▶ **TASK OBJECTIVE**
Omit all pictures, then retype the data exactly as given.

▶ **Collected data entries**

◆ ◆ ◆

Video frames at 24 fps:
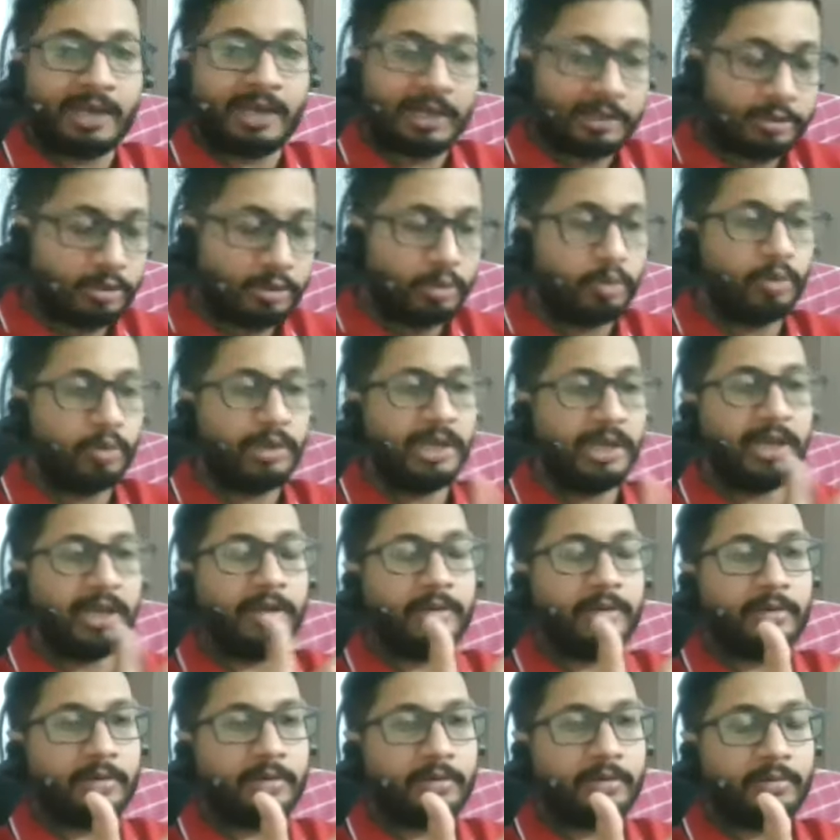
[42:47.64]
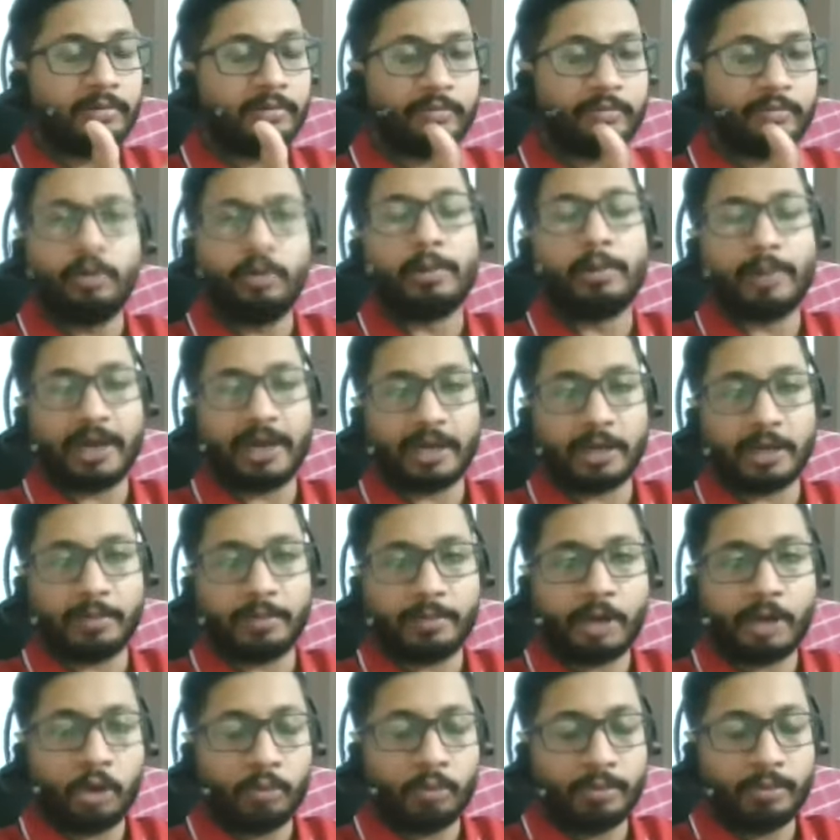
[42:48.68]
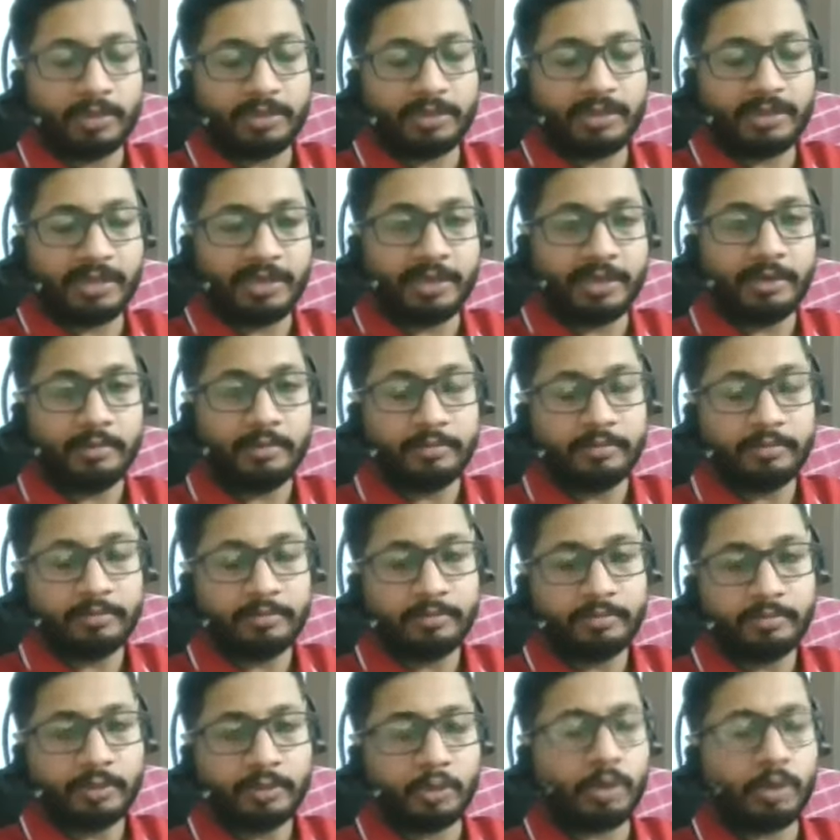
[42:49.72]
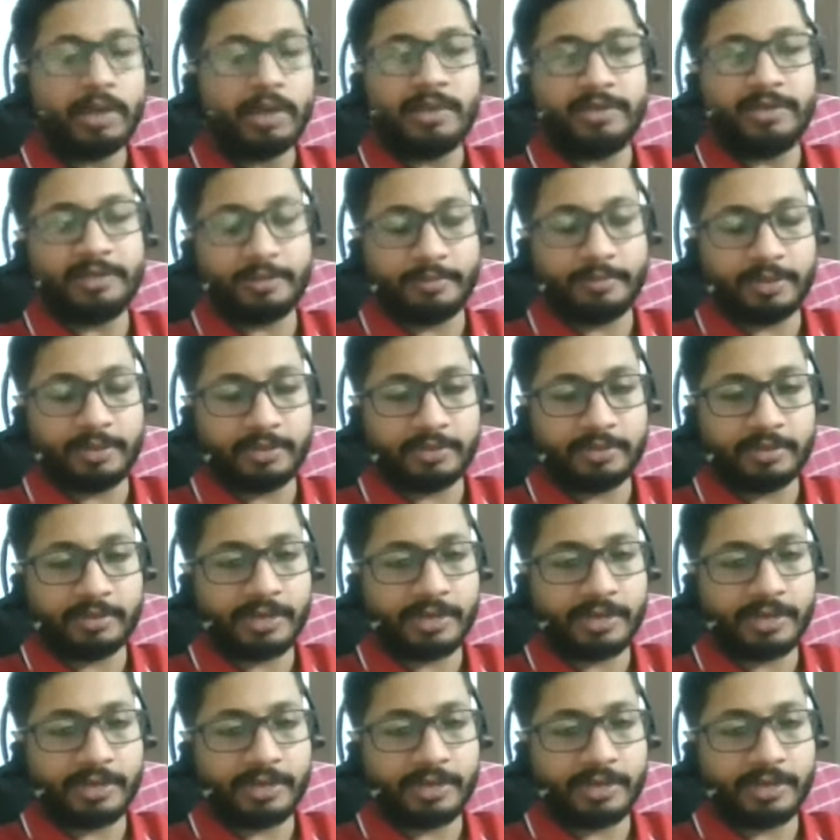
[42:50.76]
you to take full backup. How much data? 12 GBs, right?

◆ ◆ ◆

▶ **EXERCISE RESULT**
Video frames at 24 fps:
[42:47.64]
[42:48.68]
[42:49.72]
[42:50.76]
you to take full backup. How much data? 12 GBs, right?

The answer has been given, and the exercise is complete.